Almost everyone agrees that it’s an online marketplace for purchasing health insurance where employees select from a menu of plans, usually with more pricing and plan-quality tiers than employers otherwise typically provide. Beyond that, there’s little agreement on anything.

Should a private exchange have multiple insurance carriers, or is it still an exchange if there’s just carrier one that offers a number of different plan designs?

Does it matter if plans offered through the exchange are fully insured or self-insured?

Do employers gain an advantage by making defined contributions to employees that may or may not cover their insurance costs, depending on what plan they choose? Or do the dollars come out about the same when employers take the normal route, funding a portion of their overall health costs with payroll deductions?

For each of those questions, it depends on who you ask. There aren’t just different opinions on what works best for a private exchange. A commonly expressed notion is that if, for any particular entity calling itself an exchange, the answers to the questions aren’t “yes, no, yes, no,” or some other particular collation of yesses and nos, then it isn’t actually an exchange at all.

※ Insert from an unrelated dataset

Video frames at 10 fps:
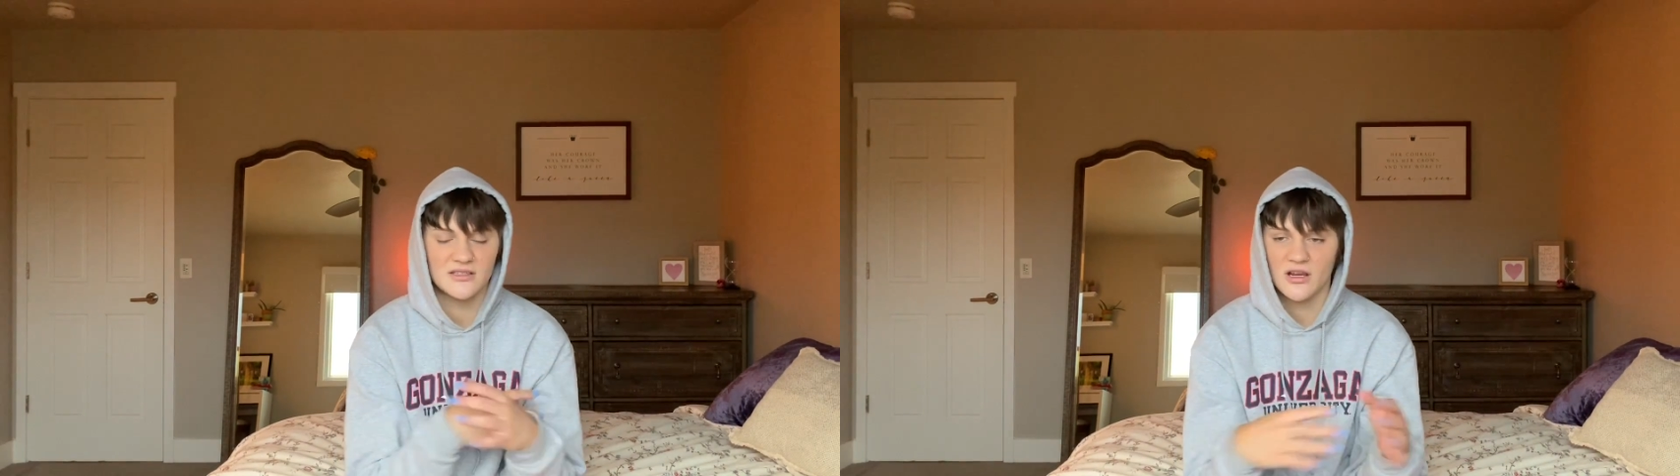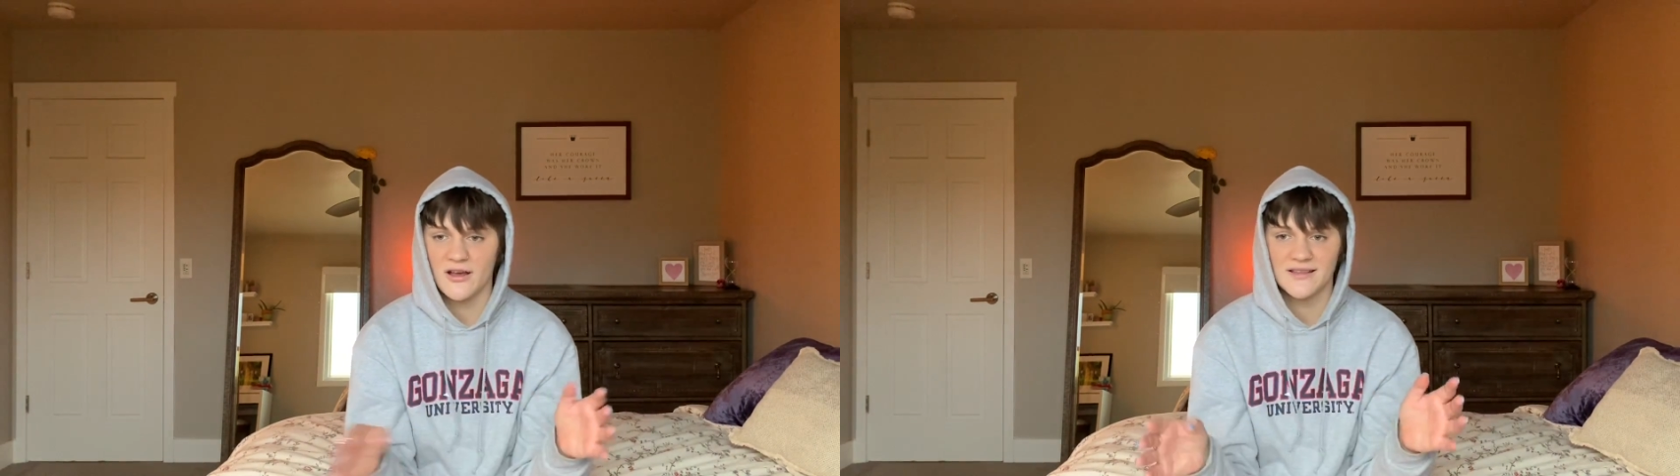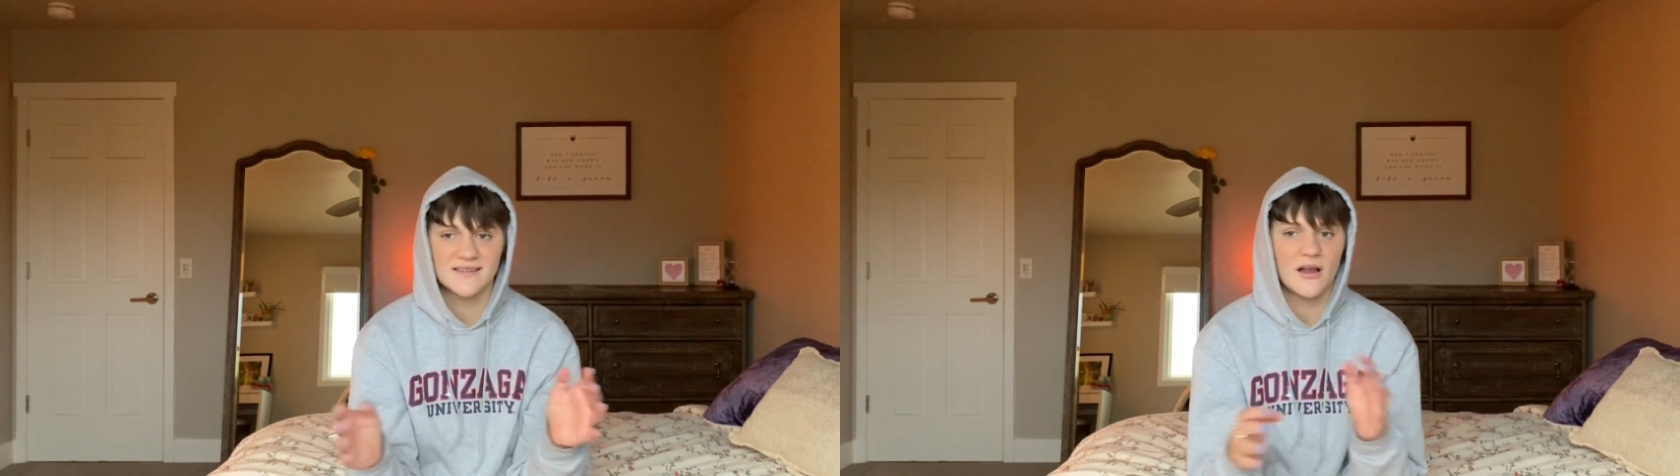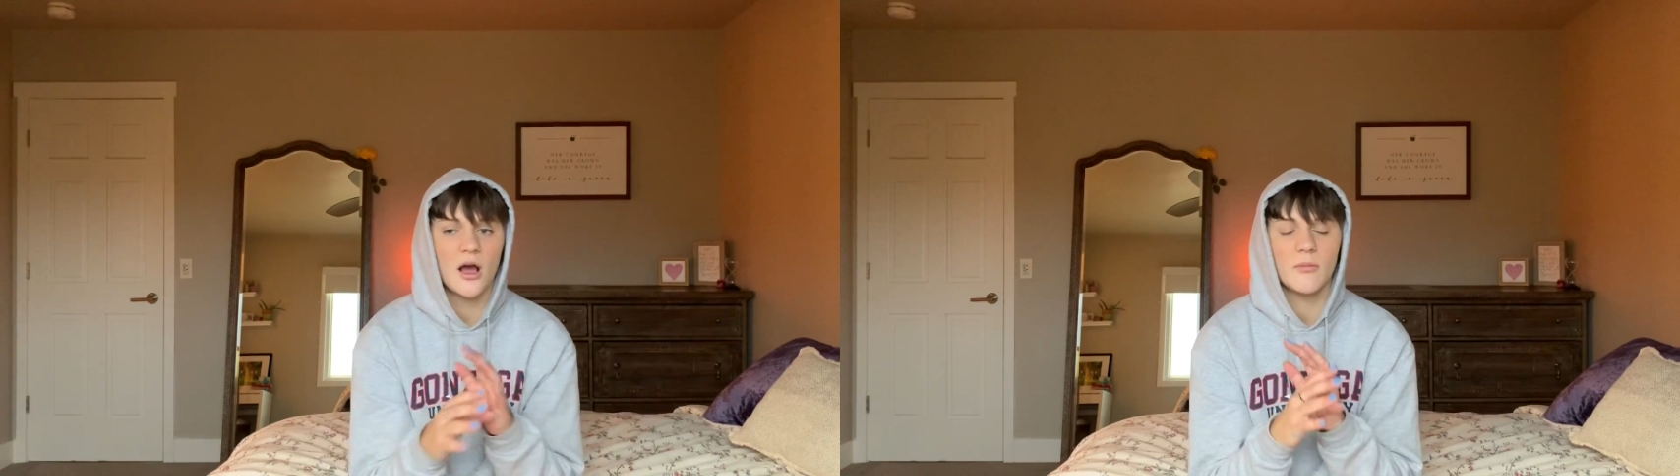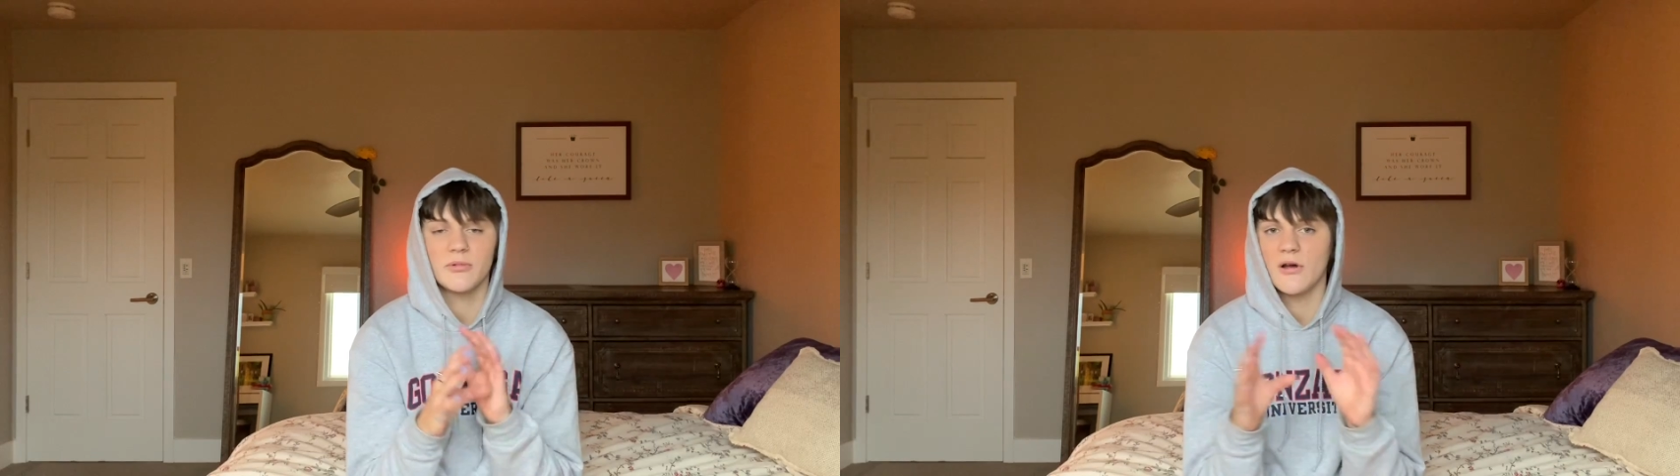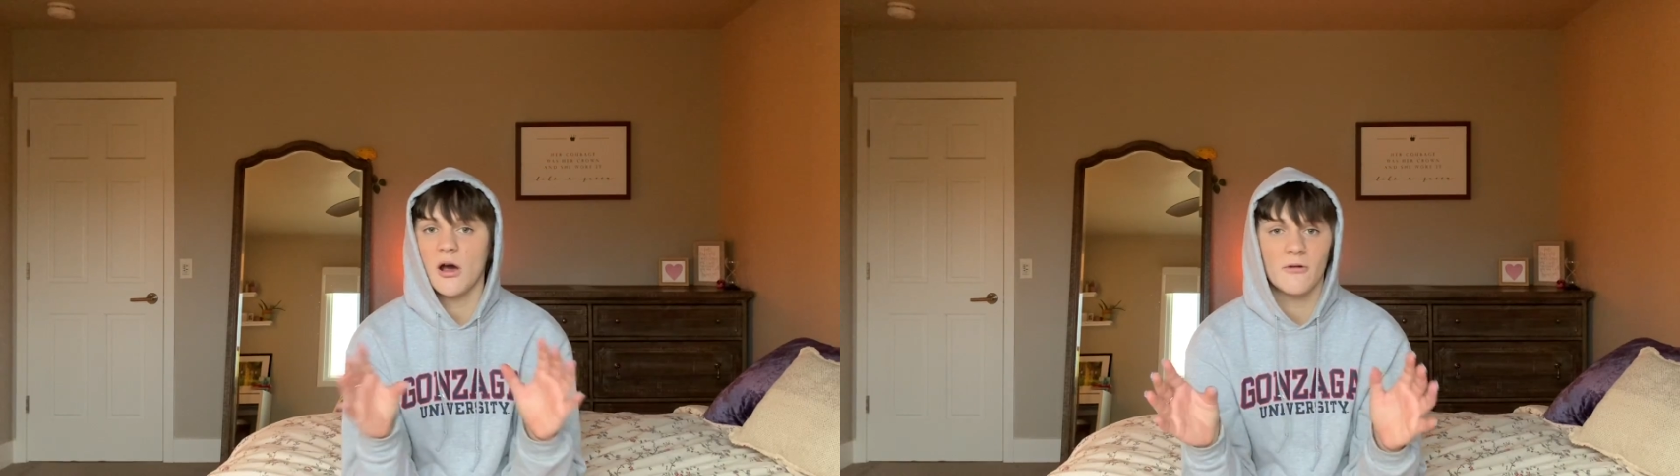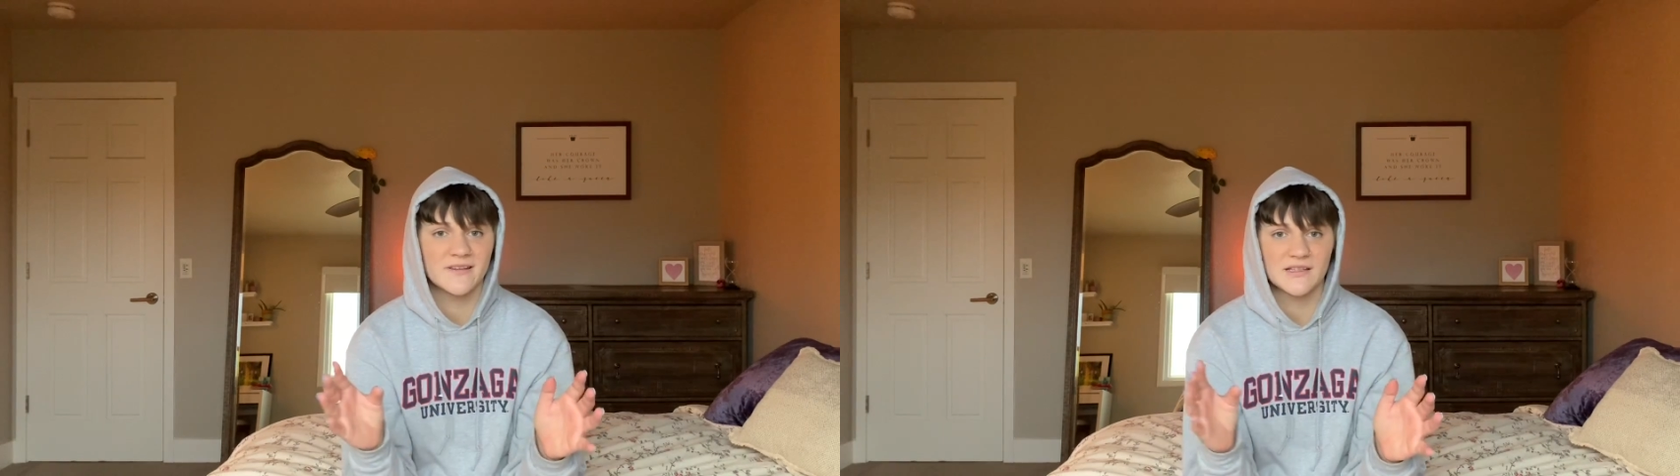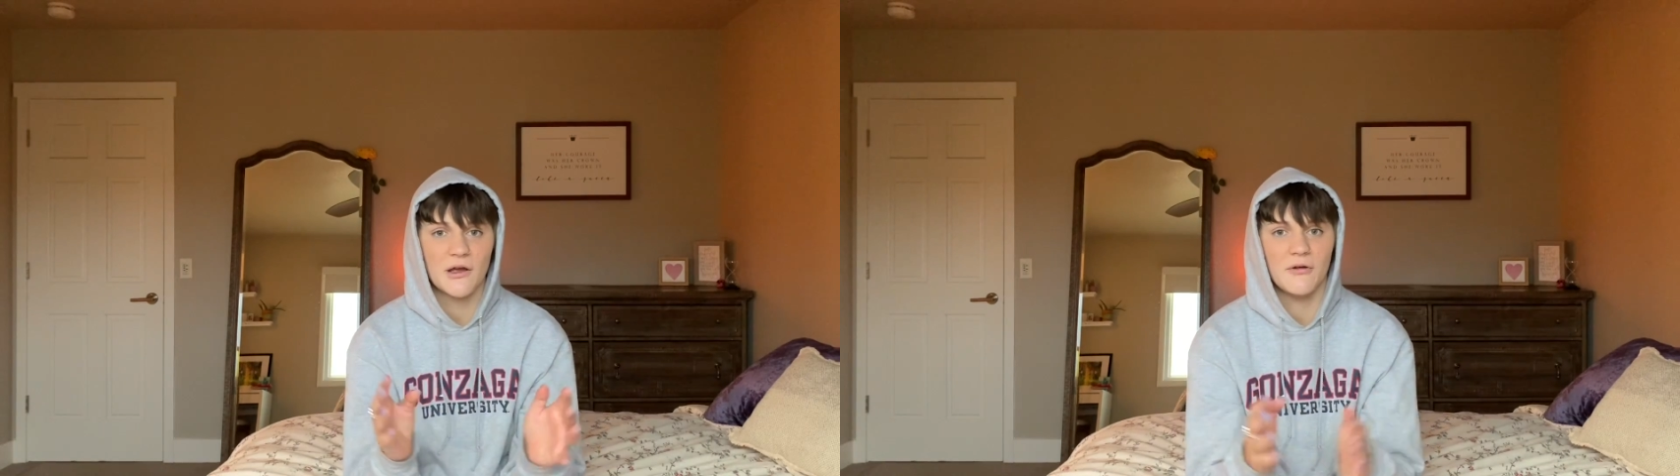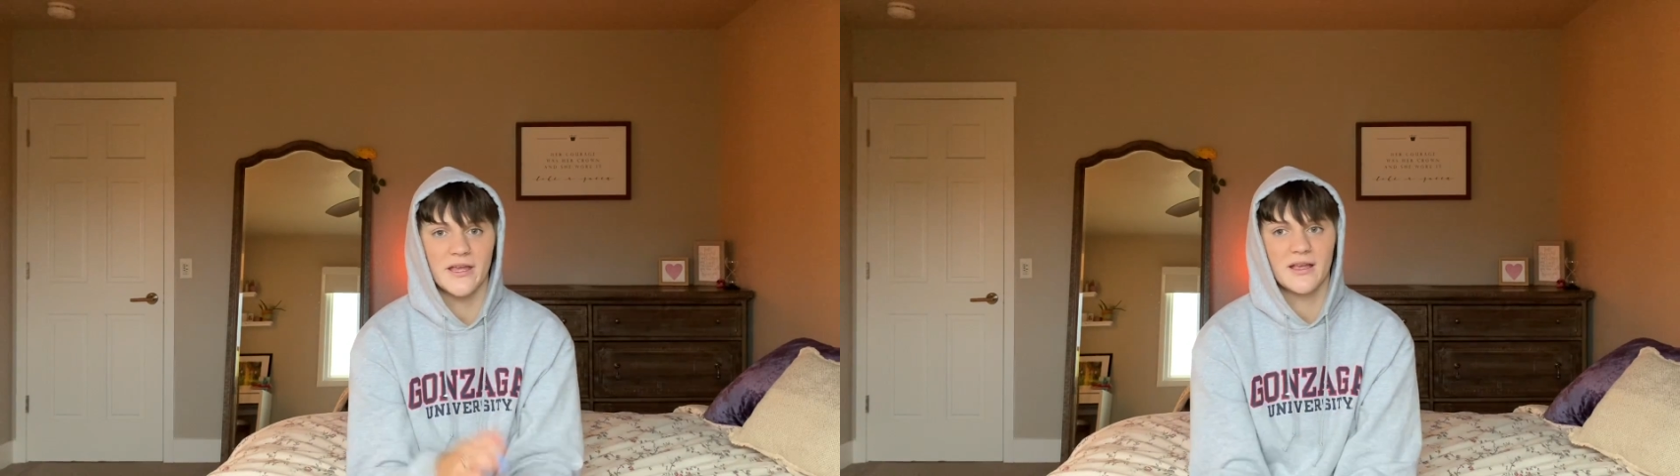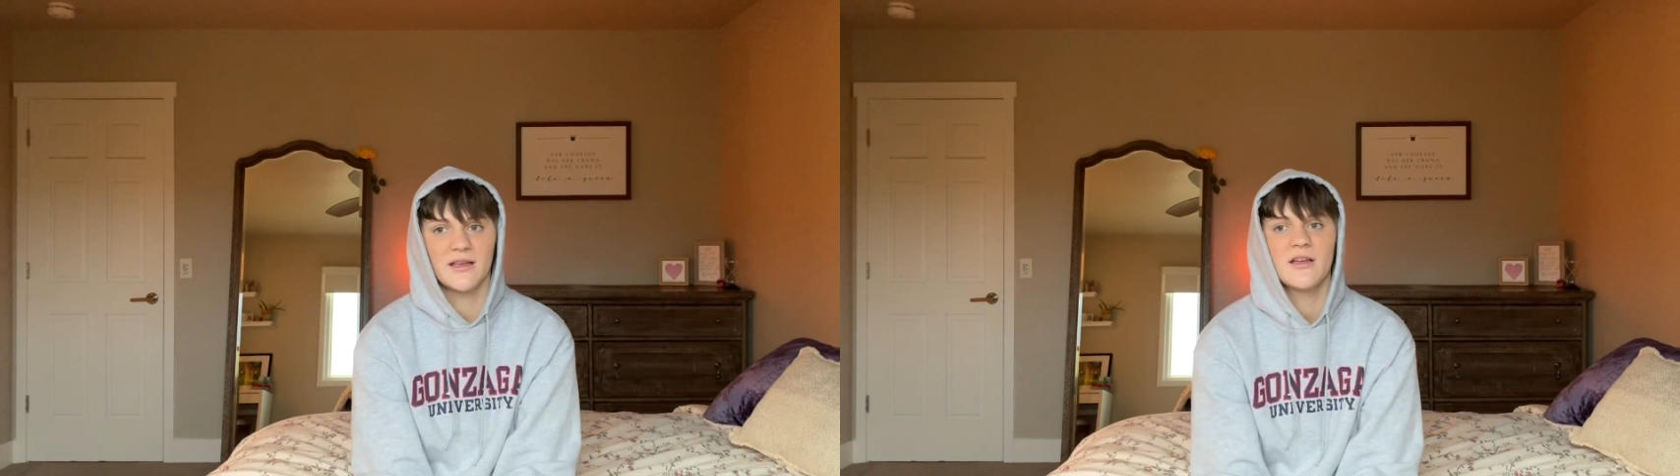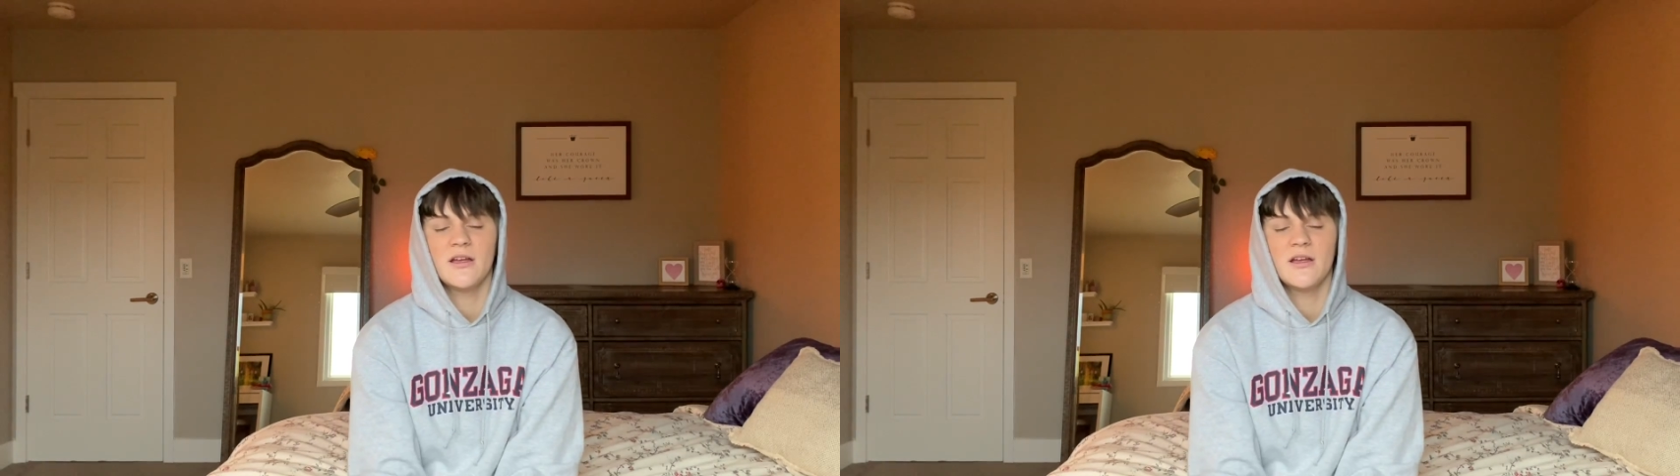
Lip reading: nonstop, always going,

The points of contention converge into a more fundamental question: Are private exchanges actually beneficial to companies, beyond providing what seems to be a decent employee benefit? Or they more like a mirage, simply a repository of health-benefits plans with financial implications that, at the end of the day, aren’t so different from what employers have been used to all along in the health-benefits arena?

Among the more visible proponents of private exchanges, apart from exchange vendors, isChristopher Condeluci, an attorney with law firm Venable LLP who, as tax counsel to the Senate Finance Committee from 2007 to 2010, helped draft early versions of what became the Affordable Care Act. He counts multiple exchange vendors as clients and says he envisions himself, a few years down the road when the niche is more mature, organizing and leading a private-exchange trade association.

“I believe in the concept,” Condeluci says. Health-care reform initially was a bipartisan effort, and the Republican idea, which he subscribed to, envisioned privately run commercial exchanges taking over as a main source of access to health care and acting to drive cost out of the system. “In my opinion, the manner in which the public exchanges are structured under the Affordable Care Act is the wrong way to go,” he says. “It’s bureaucratic, it costs a lot of money and the exchanges actually have the ability to regulate the market,” because they can kick out insurance carriers whose products don’t adhere to minimum affordability standards.

What Makes a Market Competitive?
The countering idea is that a private exchange is a competitive marketplace. The presence of multiple carriers creates competition which, in combination with tools enabling apples-to-apples comparison of health plans, reins in pricing. “Competition is the very essence of an exchange,” says Ken Sperling, national health exchange strategy leader at Aon Hewitt.

But some of the private exchanges operating today offer employer customers a choice of multiple-carrier and single-carrier options. Price is still reined in with the latter, they say, because experience shows that when given expanded choice end users will, on average, choose lower-cost options rather than paying for richer plans with higher benefit levels. The key is not expanded choice of carriers but rather expanded choice of plan types, this thinking goes.

Several exchange vendors, including Liazon, Bloom Health and Aon Hewitt, have released research results purporting to prove that employees generally will go down-market if they can. There is a paucity of similar research from unbiased sources that is particular to private exchanges, but there is a wealth of evidence that health-care consumers lean toward lower-cost coverage.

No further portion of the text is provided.